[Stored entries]
--- START ---

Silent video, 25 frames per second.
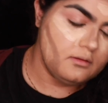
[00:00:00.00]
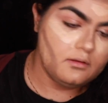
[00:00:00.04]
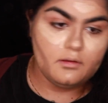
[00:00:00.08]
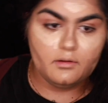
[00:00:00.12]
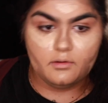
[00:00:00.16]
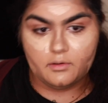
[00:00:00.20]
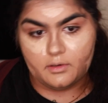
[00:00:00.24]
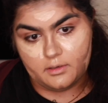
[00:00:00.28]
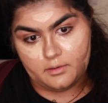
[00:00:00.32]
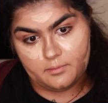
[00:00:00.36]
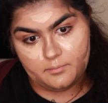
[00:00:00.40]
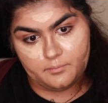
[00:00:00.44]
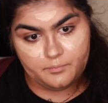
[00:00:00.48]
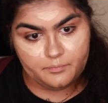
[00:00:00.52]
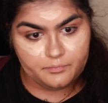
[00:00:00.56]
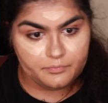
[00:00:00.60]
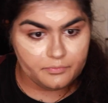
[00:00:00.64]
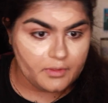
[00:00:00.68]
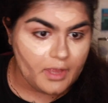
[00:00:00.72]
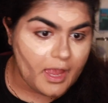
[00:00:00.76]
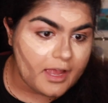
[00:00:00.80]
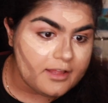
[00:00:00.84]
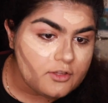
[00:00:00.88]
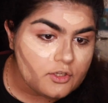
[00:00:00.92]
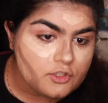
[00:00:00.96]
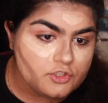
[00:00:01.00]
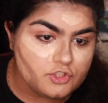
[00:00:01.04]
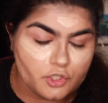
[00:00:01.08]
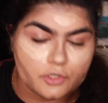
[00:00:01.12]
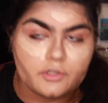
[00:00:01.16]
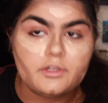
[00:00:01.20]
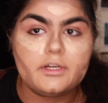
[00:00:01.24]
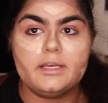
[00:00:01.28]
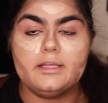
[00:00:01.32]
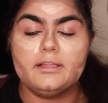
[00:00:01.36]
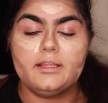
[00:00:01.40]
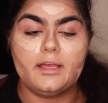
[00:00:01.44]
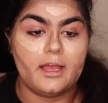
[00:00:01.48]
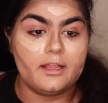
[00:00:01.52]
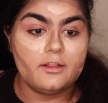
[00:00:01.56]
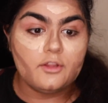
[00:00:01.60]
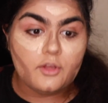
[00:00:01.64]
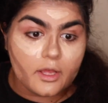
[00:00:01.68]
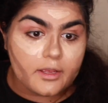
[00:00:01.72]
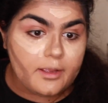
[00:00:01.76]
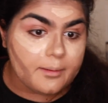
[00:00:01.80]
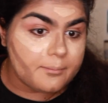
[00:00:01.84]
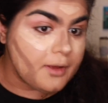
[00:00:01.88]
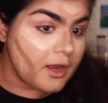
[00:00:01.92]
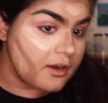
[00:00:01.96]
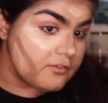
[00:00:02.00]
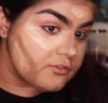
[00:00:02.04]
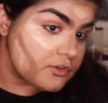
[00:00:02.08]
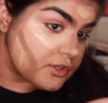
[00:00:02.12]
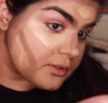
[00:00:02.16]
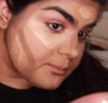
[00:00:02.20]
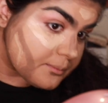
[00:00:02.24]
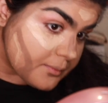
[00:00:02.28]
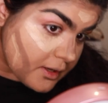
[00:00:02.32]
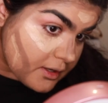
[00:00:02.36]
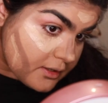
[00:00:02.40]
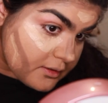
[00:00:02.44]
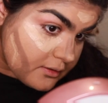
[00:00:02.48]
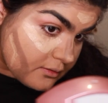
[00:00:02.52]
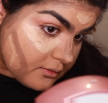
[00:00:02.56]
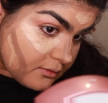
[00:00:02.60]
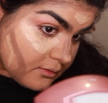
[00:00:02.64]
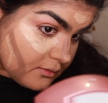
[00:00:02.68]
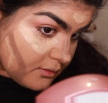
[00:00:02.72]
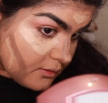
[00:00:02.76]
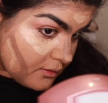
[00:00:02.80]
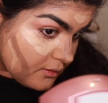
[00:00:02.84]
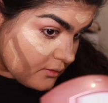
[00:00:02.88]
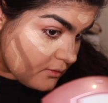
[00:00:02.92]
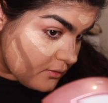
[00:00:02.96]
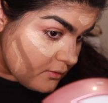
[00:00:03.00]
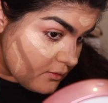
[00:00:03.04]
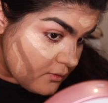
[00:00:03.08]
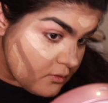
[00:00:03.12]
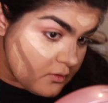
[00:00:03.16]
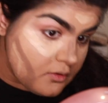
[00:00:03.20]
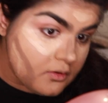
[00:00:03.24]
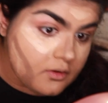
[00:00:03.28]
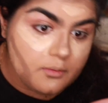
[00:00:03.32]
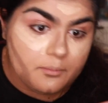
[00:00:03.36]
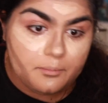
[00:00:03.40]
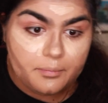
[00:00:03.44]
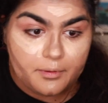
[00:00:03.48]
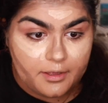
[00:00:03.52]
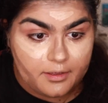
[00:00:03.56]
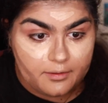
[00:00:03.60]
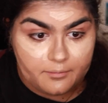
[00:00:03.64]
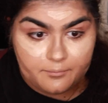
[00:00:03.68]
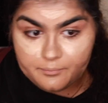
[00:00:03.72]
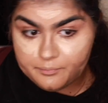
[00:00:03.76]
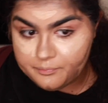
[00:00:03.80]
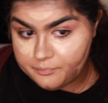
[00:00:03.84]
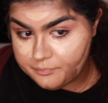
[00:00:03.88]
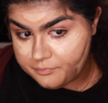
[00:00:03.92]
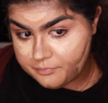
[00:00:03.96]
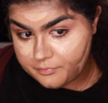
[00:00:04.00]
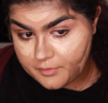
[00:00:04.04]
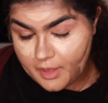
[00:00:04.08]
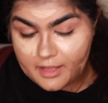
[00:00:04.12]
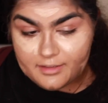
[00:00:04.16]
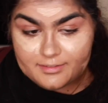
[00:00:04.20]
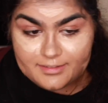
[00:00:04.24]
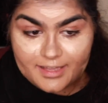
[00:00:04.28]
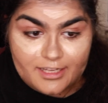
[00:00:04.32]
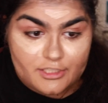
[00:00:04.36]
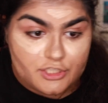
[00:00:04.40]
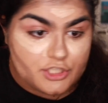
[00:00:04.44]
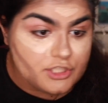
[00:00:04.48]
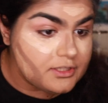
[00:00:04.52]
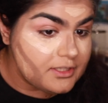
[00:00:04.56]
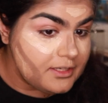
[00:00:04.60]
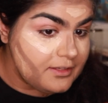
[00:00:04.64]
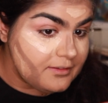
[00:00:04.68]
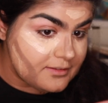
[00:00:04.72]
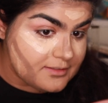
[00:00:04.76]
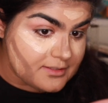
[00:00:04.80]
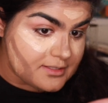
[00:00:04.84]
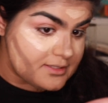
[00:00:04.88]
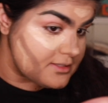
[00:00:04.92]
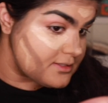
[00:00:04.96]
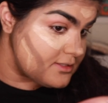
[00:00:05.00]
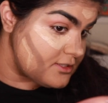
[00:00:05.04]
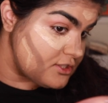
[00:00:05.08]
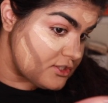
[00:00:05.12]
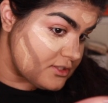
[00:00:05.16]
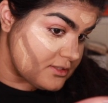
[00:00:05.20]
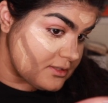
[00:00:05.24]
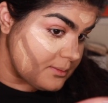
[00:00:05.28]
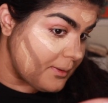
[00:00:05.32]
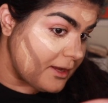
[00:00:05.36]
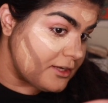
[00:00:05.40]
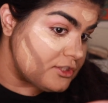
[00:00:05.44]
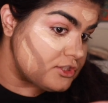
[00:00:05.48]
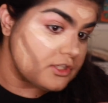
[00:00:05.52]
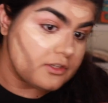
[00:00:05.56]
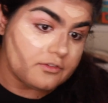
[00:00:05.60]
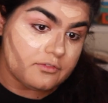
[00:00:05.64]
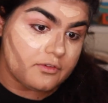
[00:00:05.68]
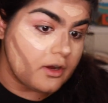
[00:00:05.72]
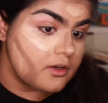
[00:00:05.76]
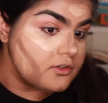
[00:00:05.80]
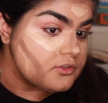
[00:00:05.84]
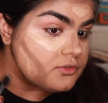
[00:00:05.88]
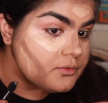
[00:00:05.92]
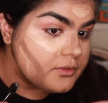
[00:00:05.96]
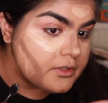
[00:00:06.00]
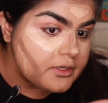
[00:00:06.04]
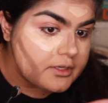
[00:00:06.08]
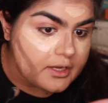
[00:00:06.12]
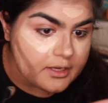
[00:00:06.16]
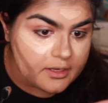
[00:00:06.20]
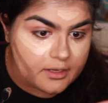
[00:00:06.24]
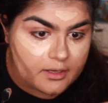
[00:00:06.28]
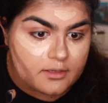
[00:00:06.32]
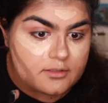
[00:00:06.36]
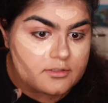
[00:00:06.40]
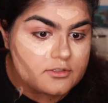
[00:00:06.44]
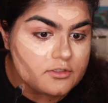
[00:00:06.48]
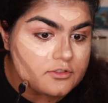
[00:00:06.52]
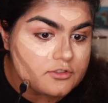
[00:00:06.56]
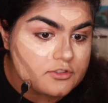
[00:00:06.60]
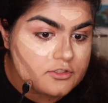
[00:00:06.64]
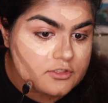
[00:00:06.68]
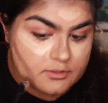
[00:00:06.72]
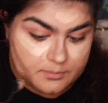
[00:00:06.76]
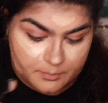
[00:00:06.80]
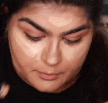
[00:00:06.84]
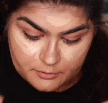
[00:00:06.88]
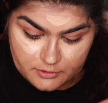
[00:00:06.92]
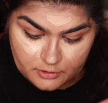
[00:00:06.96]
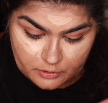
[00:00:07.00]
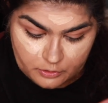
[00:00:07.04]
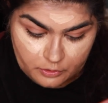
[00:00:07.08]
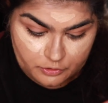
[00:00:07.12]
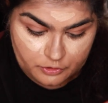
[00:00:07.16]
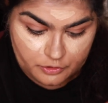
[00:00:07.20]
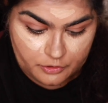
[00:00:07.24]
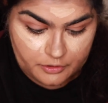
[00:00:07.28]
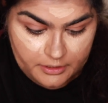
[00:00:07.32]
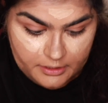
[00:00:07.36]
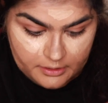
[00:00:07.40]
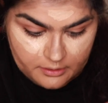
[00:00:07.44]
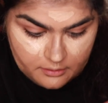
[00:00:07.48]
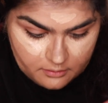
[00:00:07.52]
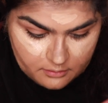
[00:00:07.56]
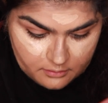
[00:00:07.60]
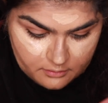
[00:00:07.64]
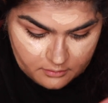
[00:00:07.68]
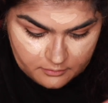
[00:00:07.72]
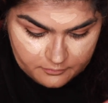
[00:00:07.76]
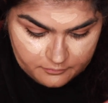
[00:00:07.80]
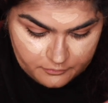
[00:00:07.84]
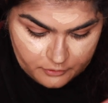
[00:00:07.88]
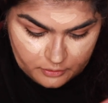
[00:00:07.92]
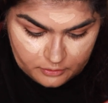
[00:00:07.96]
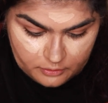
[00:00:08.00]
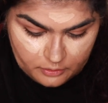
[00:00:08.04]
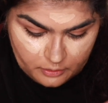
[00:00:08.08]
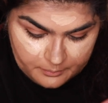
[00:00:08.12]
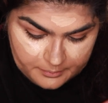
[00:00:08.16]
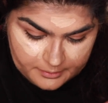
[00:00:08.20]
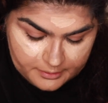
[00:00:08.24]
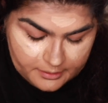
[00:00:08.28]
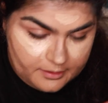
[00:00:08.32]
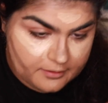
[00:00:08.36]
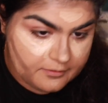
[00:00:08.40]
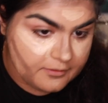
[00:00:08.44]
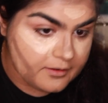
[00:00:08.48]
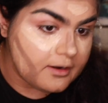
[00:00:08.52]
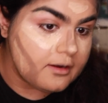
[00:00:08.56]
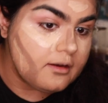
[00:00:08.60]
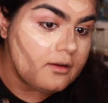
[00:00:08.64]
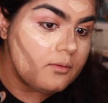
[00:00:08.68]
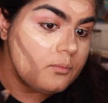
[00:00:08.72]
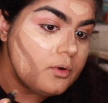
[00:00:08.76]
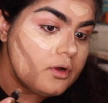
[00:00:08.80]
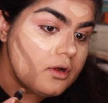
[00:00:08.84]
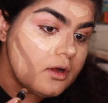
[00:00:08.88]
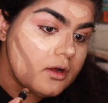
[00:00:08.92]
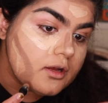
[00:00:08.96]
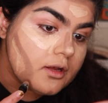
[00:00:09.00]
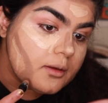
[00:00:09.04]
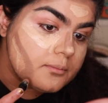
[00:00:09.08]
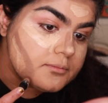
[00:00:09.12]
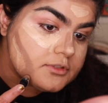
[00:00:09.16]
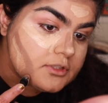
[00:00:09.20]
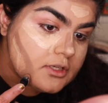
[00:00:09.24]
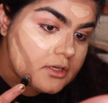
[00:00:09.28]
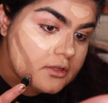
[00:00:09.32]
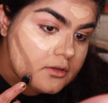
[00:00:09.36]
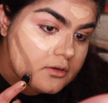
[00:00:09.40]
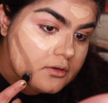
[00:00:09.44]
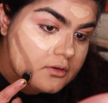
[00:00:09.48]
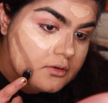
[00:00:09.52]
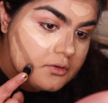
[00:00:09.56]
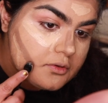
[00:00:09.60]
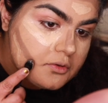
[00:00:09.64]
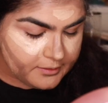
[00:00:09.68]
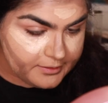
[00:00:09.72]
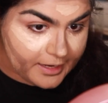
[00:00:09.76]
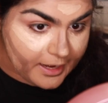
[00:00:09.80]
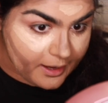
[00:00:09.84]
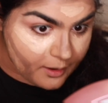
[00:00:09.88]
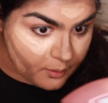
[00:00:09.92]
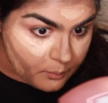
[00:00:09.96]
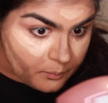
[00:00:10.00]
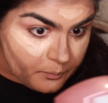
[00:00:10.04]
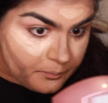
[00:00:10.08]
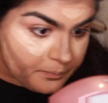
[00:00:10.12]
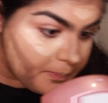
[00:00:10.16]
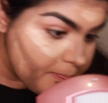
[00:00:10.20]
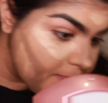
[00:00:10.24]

Okay. I look dirty, like I look like I'm covered in mud, but allegedly this is just the magic of contouring, I guess. You're just supposed to look dirty for a little bit and then it will all come together. Now,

--- END ---

**Problem to work on:** All the records need to be set down word for word, with the images left out.

**Answer to this exercise:**
Silent video, 25 frames per second.
[00:00:00.00]
[00:00:00.04]
[00:00:00.08]
[00:00:00.12]
[00:00:00.16]
[00:00:00.20]
[00:00:00.24]
[00:00:00.28]
[00:00:00.32]
[00:00:00.36]
[00:00:00.40]
[00:00:00.44]
[00:00:00.48]
[00:00:00.52]
[00:00:00.56]
[00:00:00.60]
[00:00:00.64]
[00:00:00.68]
[00:00:00.72]
[00:00:00.76]
[00:00:00.80]
[00:00:00.84]
[00:00:00.88]
[00:00:00.92]
[00:00:00.96]
[00:00:01.00]
[00:00:01.04]
[00:00:01.08]
[00:00:01.12]
[00:00:01.16]
[00:00:01.20]
[00:00:01.24]
[00:00:01.28]
[00:00:01.32]
[00:00:01.36]
[00:00:01.40]
[00:00:01.44]
[00:00:01.48]
[00:00:01.52]
[00:00:01.56]
[00:00:01.60]
[00:00:01.64]
[00:00:01.68]
[00:00:01.72]
[00:00:01.76]
[00:00:01.80]
[00:00:01.84]
[00:00:01.88]
[00:00:01.92]
[00:00:01.96]
[00:00:02.00]
[00:00:02.04]
[00:00:02.08]
[00:00:02.12]
[00:00:02.16]
[00:00:02.20]
[00:00:02.24]
[00:00:02.28]
[00:00:02.32]
[00:00:02.36]
[00:00:02.40]
[00:00:02.44]
[00:00:02.48]
[00:00:02.52]
[00:00:02.56]
[00:00:02.60]
[00:00:02.64]
[00:00:02.68]
[00:00:02.72]
[00:00:02.76]
[00:00:02.80]
[00:00:02.84]
[00:00:02.88]
[00:00:02.92]
[00:00:02.96]
[00:00:03.00]
[00:00:03.04]
[00:00:03.08]
[00:00:03.12]
[00:00:03.16]
[00:00:03.20]
[00:00:03.24]
[00:00:03.28]
[00:00:03.32]
[00:00:03.36]
[00:00:03.40]
[00:00:03.44]
[00:00:03.48]
[00:00:03.52]
[00:00:03.56]
[00:00:03.60]
[00:00:03.64]
[00:00:03.68]
[00:00:03.72]
[00:00:03.76]
[00:00:03.80]
[00:00:03.84]
[00:00:03.88]
[00:00:03.92]
[00:00:03.96]
[00:00:04.00]
[00:00:04.04]
[00:00:04.08]
[00:00:04.12]
[00:00:04.16]
[00:00:04.20]
[00:00:04.24]
[00:00:04.28]
[00:00:04.32]
[00:00:04.36]
[00:00:04.40]
[00:00:04.44]
[00:00:04.48]
[00:00:04.52]
[00:00:04.56]
[00:00:04.60]
[00:00:04.64]
[00:00:04.68]
[00:00:04.72]
[00:00:04.76]
[00:00:04.80]
[00:00:04.84]
[00:00:04.88]
[00:00:04.92]
[00:00:04.96]
[00:00:05.00]
[00:00:05.04]
[00:00:05.08]
[00:00:05.12]
[00:00:05.16]
[00:00:05.20]
[00:00:05.24]
[00:00:05.28]
[00:00:05.32]
[00:00:05.36]
[00:00:05.40]
[00:00:05.44]
[00:00:05.48]
[00:00:05.52]
[00:00:05.56]
[00:00:05.60]
[00:00:05.64]
[00:00:05.68]
[00:00:05.72]
[00:00:05.76]
[00:00:05.80]
[00:00:05.84]
[00:00:05.88]
[00:00:05.92]
[00:00:05.96]
[00:00:06.00]
[00:00:06.04]
[00:00:06.08]
[00:00:06.12]
[00:00:06.16]
[00:00:06.20]
[00:00:06.24]
[00:00:06.28]
[00:00:06.32]
[00:00:06.36]
[00:00:06.40]
[00:00:06.44]
[00:00:06.48]
[00:00:06.52]
[00:00:06.56]
[00:00:06.60]
[00:00:06.64]
[00:00:06.68]
[00:00:06.72]
[00:00:06.76]
[00:00:06.80]
[00:00:06.84]
[00:00:06.88]
[00:00:06.92]
[00:00:06.96]
[00:00:07.00]
[00:00:07.04]
[00:00:07.08]
[00:00:07.12]
[00:00:07.16]
[00:00:07.20]
[00:00:07.24]
[00:00:07.28]
[00:00:07.32]
[00:00:07.36]
[00:00:07.40]
[00:00:07.44]
[00:00:07.48]
[00:00:07.52]
[00:00:07.56]
[00:00:07.60]
[00:00:07.64]
[00:00:07.68]
[00:00:07.72]
[00:00:07.76]
[00:00:07.80]
[00:00:07.84]
[00:00:07.88]
[00:00:07.92]
[00:00:07.96]
[00:00:08.00]
[00:00:08.04]
[00:00:08.08]
[00:00:08.12]
[00:00:08.16]
[00:00:08.20]
[00:00:08.24]
[00:00:08.28]
[00:00:08.32]
[00:00:08.36]
[00:00:08.40]
[00:00:08.44]
[00:00:08.48]
[00:00:08.52]
[00:00:08.56]
[00:00:08.60]
[00:00:08.64]
[00:00:08.68]
[00:00:08.72]
[00:00:08.76]
[00:00:08.80]
[00:00:08.84]
[00:00:08.88]
[00:00:08.92]
[00:00:08.96]
[00:00:09.00]
[00:00:09.04]
[00:00:09.08]
[00:00:09.12]
[00:00:09.16]
[00:00:09.20]
[00:00:09.24]
[00:00:09.28]
[00:00:09.32]
[00:00:09.36]
[00:00:09.40]
[00:00:09.44]
[00:00:09.48]
[00:00:09.52]
[00:00:09.56]
[00:00:09.60]
[00:00:09.64]
[00:00:09.68]
[00:00:09.72]
[00:00:09.76]
[00:00:09.80]
[00:00:09.84]
[00:00:09.88]
[00:00:09.92]
[00:00:09.96]
[00:00:10.00]
[00:00:10.04]
[00:00:10.08]
[00:00:10.12]
[00:00:10.16]
[00:00:10.20]
[00:00:10.24]

Okay. I look dirty, like I look like I'm covered in mud, but allegedly this is just the magic of contouring, I guess. You're just supposed to look dirty for a little bit and then it will all come together. Now,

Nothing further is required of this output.